Depuis le 8 juin, une « zone autonome » a été établie en plein coeur de Seattle, dans le sillage du mouvement contre le racisme et les violences policières qui touche les États-Unis suite au meurtre de George Floyd. Alors que ce 20 juin des informations font état de la mort d’un Afro-Américain de trente ans tué par balles à l’intérieur de la CHAZ, nous publions un entretien avec Gwenola Ricordeau qui s’est rendue sur place et a répondu à nos questions : elle décrit le fonctionnement de la zone, sa composition sociale, les activités et discussions politiques qui s’y déroulent.
Tu es allée quelques jours à la CHAZ de Seattle… Peux-tu d’abord nous expliquer ce qu’est la CHAZ ?
Oui ! Seattle est à une douzaine d’heures de route de là où j’habite, en Californie. Je suis arrivée samedi 13 et je suis repartie lundi 15. Je ne suis donc pas restée très longtemps, mais j’ai essayé de discuter avec un maximum de personnes et de me joindre, autant que possible, aux activités politiques en cours.
La CHAZ (Capitol Hill Autonomous Zone) est, comme son nom l’indique, dans le quartier de « Capitol Hill », dans le centre de Seattle. C’est un quartier LGBTQ, où les activités culturelles et alternatives sont nombreuses, et qui est très fréquenté par la population étudiante de la ville.

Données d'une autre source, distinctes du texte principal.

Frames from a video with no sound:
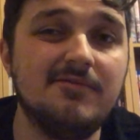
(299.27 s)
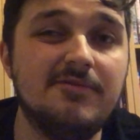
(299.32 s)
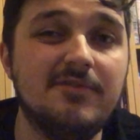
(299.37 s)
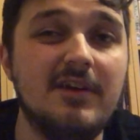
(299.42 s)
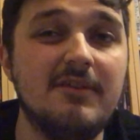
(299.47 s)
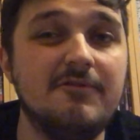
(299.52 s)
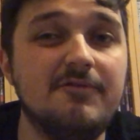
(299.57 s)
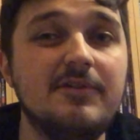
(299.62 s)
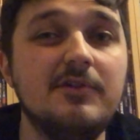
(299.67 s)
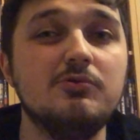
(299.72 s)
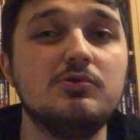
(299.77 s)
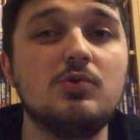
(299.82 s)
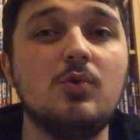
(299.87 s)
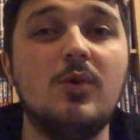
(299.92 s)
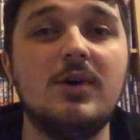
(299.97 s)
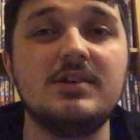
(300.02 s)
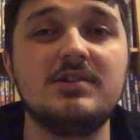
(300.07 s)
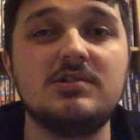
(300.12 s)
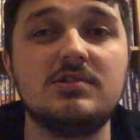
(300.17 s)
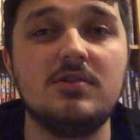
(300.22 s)
it feels
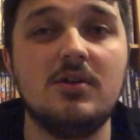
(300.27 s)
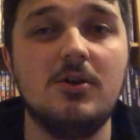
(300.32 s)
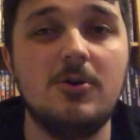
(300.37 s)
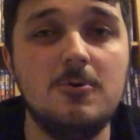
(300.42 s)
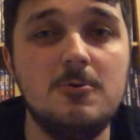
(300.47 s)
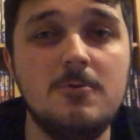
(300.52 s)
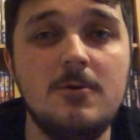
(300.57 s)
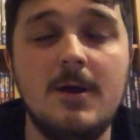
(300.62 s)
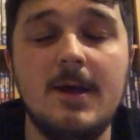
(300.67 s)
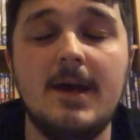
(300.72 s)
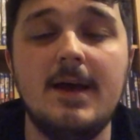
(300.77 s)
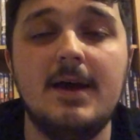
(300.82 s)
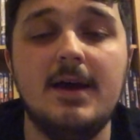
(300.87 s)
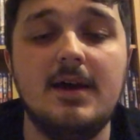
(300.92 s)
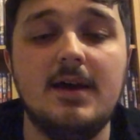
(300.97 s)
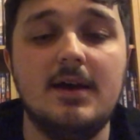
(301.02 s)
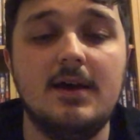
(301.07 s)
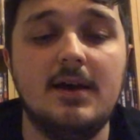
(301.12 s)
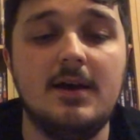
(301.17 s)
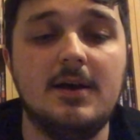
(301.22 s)
quite slow.
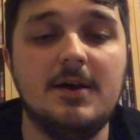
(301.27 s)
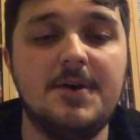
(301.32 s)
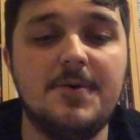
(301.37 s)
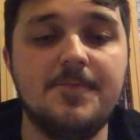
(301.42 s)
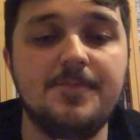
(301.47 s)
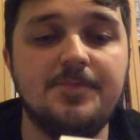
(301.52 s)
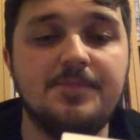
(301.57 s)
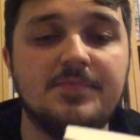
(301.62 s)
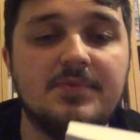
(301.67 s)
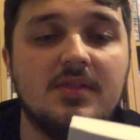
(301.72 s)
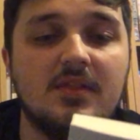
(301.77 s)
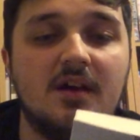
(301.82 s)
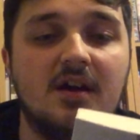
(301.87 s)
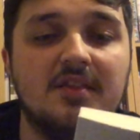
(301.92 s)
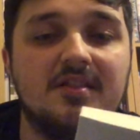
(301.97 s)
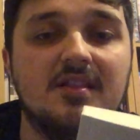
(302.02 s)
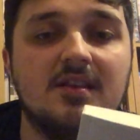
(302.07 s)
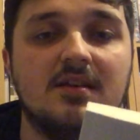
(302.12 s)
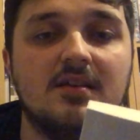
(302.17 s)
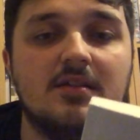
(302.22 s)
I
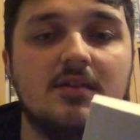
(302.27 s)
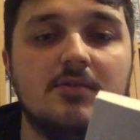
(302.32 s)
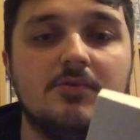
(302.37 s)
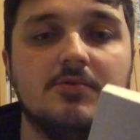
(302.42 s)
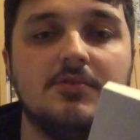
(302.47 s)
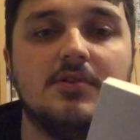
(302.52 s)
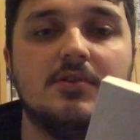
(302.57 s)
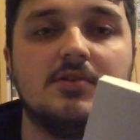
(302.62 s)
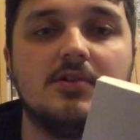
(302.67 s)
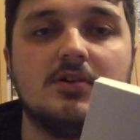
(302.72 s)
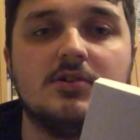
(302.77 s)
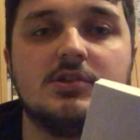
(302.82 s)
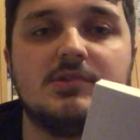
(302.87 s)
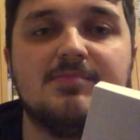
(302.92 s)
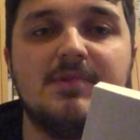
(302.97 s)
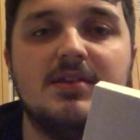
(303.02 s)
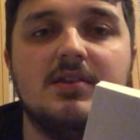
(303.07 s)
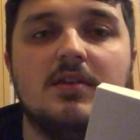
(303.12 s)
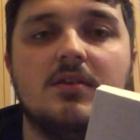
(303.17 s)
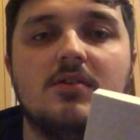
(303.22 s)
think the author does
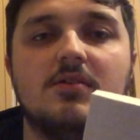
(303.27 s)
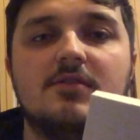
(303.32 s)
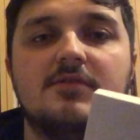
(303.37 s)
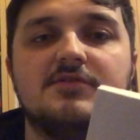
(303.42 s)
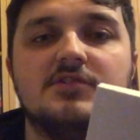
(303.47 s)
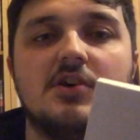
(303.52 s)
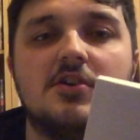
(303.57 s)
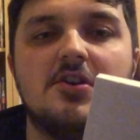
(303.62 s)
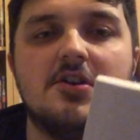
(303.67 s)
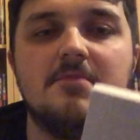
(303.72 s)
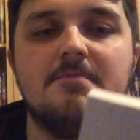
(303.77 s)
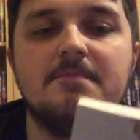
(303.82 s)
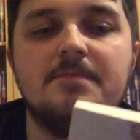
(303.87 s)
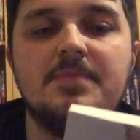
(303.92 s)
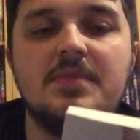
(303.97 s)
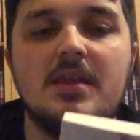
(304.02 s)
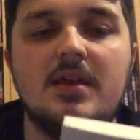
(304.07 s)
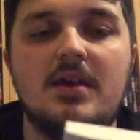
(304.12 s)
spend a lot of time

La CHAZ comprend plusieurs pâtés de maisons et un parc, le Cal Anderson Park (carte). Aux entrées, il y a des barricades tenues généralement par quelques personnes. À l’intérieur de la zone, certains commerces sont encore ouverts, d’autres sont fermés et barricadés.
Quand et comment la CHAZ a-t-elle été créée ? (...)
Les policiers ont abandonné le commissariat : il n’est pas occupé, mais il est fermé et a été rebaptisé « People Precinct ». Son entrée (où figure un gigantesque poster d’Angela Davis) est devenue un mémorial aux victimes des crimes policiers, avec beaucoup de fleurs et de bougies…
Depuis le 13 juin, la CHAZ a été rebaptisée CHOP (Capitol Hill Occupational Protest). L’abandon de l’expression « zone autonome » (qui fait référence aux « Zones Autonomes Temporaires » et aux « Zones À Défendre ») ne fait pas l’unanimité. Il a été justifié par certaines personnes comme un moyen de souligner que les luttent continuent…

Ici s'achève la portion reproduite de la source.